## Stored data
- Opening Delimiter -
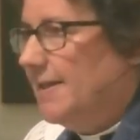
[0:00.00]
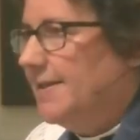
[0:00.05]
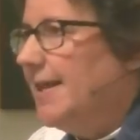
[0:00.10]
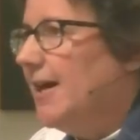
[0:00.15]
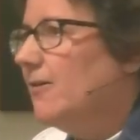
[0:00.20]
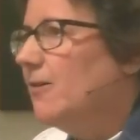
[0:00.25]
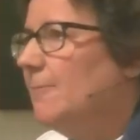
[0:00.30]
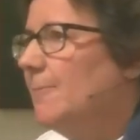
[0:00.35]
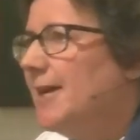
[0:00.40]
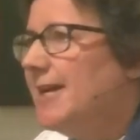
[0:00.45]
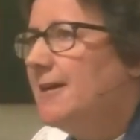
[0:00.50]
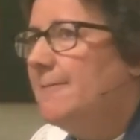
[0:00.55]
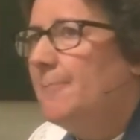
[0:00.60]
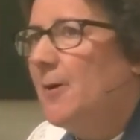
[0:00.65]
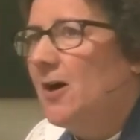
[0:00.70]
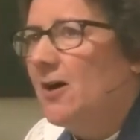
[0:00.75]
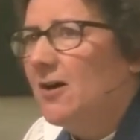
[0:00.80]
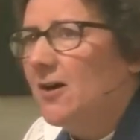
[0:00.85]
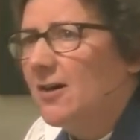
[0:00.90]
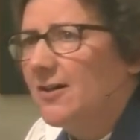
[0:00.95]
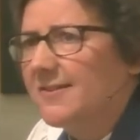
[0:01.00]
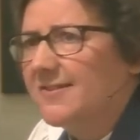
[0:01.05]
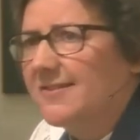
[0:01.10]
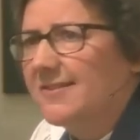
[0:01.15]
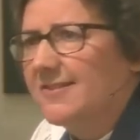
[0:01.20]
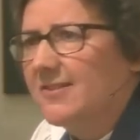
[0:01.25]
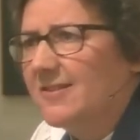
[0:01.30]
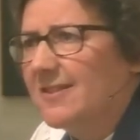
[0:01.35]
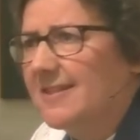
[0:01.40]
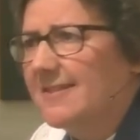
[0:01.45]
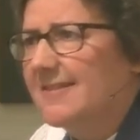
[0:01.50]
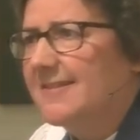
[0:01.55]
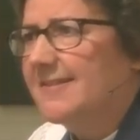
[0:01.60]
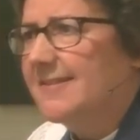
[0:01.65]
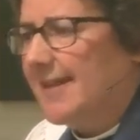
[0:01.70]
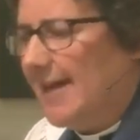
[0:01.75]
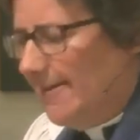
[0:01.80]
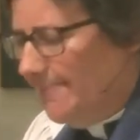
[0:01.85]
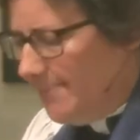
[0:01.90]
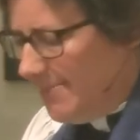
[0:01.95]
There are many paths to
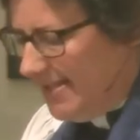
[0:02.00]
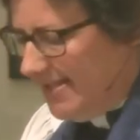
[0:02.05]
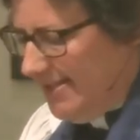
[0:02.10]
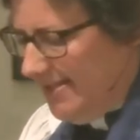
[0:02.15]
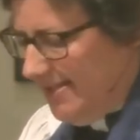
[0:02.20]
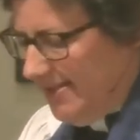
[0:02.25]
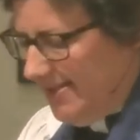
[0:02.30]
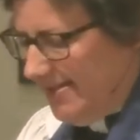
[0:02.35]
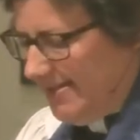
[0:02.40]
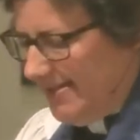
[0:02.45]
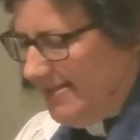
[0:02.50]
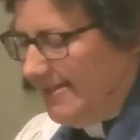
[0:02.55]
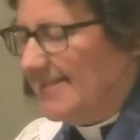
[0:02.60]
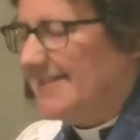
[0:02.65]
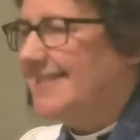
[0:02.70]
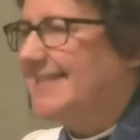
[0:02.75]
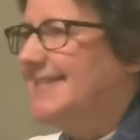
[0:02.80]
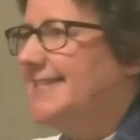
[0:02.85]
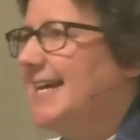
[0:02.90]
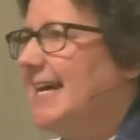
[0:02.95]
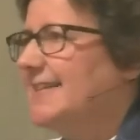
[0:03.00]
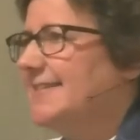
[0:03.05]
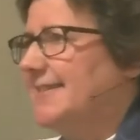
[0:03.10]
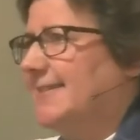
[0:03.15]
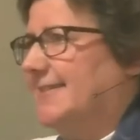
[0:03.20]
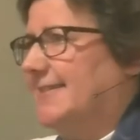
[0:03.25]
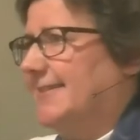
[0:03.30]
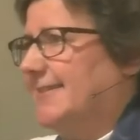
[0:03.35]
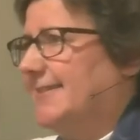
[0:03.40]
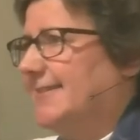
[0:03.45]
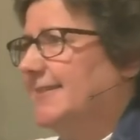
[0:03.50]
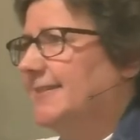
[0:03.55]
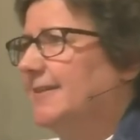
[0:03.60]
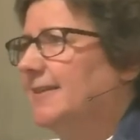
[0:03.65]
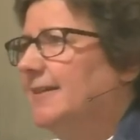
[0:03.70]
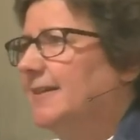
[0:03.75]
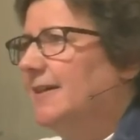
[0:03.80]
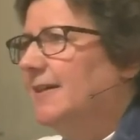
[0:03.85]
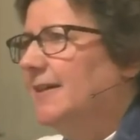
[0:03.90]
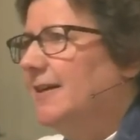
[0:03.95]
this emptiness, this desert
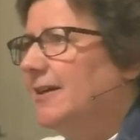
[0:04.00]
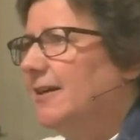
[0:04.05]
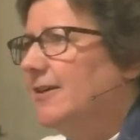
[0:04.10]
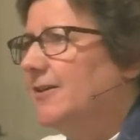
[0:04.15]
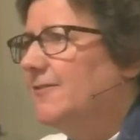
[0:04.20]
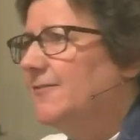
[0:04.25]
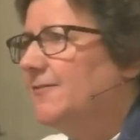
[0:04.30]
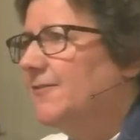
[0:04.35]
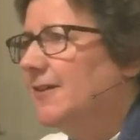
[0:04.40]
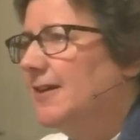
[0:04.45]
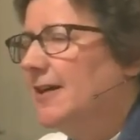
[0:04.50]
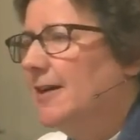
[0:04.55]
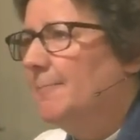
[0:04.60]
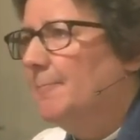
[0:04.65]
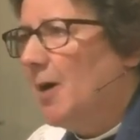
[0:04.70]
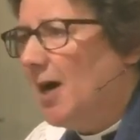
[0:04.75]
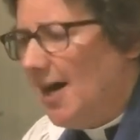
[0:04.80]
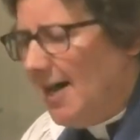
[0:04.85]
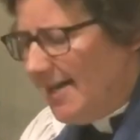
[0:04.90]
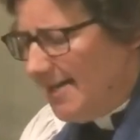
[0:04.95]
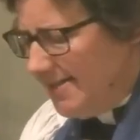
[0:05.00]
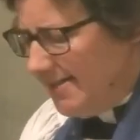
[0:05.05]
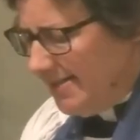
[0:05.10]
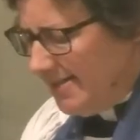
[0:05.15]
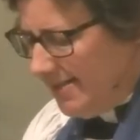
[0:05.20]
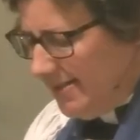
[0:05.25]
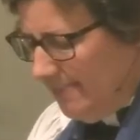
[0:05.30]
of mind,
- Closing Delimiter -
## Task item
Print the data above in full and exactly as it appears, skipping the pictures.

## Task output
[0:00.00]
[0:00.05]
[0:00.10]
[0:00.15]
[0:00.20]
[0:00.25]
[0:00.30]
[0:00.35]
[0:00.40]
[0:00.45]
[0:00.50]
[0:00.55]
[0:00.60]
[0:00.65]
[0:00.70]
[0:00.75]
[0:00.80]
[0:00.85]
[0:00.90]
[0:00.95]
[0:01.00]
[0:01.05]
[0:01.10]
[0:01.15]
[0:01.20]
[0:01.25]
[0:01.30]
[0:01.35]
[0:01.40]
[0:01.45]
[0:01.50]
[0:01.55]
[0:01.60]
[0:01.65]
[0:01.70]
[0:01.75]
[0:01.80]
[0:01.85]
[0:01.90]
[0:01.95]
There are many paths to
[0:02.00]
[0:02.05]
[0:02.10]
[0:02.15]
[0:02.20]
[0:02.25]
[0:02.30]
[0:02.35]
[0:02.40]
[0:02.45]
[0:02.50]
[0:02.55]
[0:02.60]
[0:02.65]
[0:02.70]
[0:02.75]
[0:02.80]
[0:02.85]
[0:02.90]
[0:02.95]
[0:03.00]
[0:03.05]
[0:03.10]
[0:03.15]
[0:03.20]
[0:03.25]
[0:03.30]
[0:03.35]
[0:03.40]
[0:03.45]
[0:03.50]
[0:03.55]
[0:03.60]
[0:03.65]
[0:03.70]
[0:03.75]
[0:03.80]
[0:03.85]
[0:03.90]
[0:03.95]
this emptiness, this desert
[0:04.00]
[0:04.05]
[0:04.10]
[0:04.15]
[0:04.20]
[0:04.25]
[0:04.30]
[0:04.35]
[0:04.40]
[0:04.45]
[0:04.50]
[0:04.55]
[0:04.60]
[0:04.65]
[0:04.70]
[0:04.75]
[0:04.80]
[0:04.85]
[0:04.90]
[0:04.95]
[0:05.00]
[0:05.05]
[0:05.10]
[0:05.15]
[0:05.20]
[0:05.25]
[0:05.30]
of mind,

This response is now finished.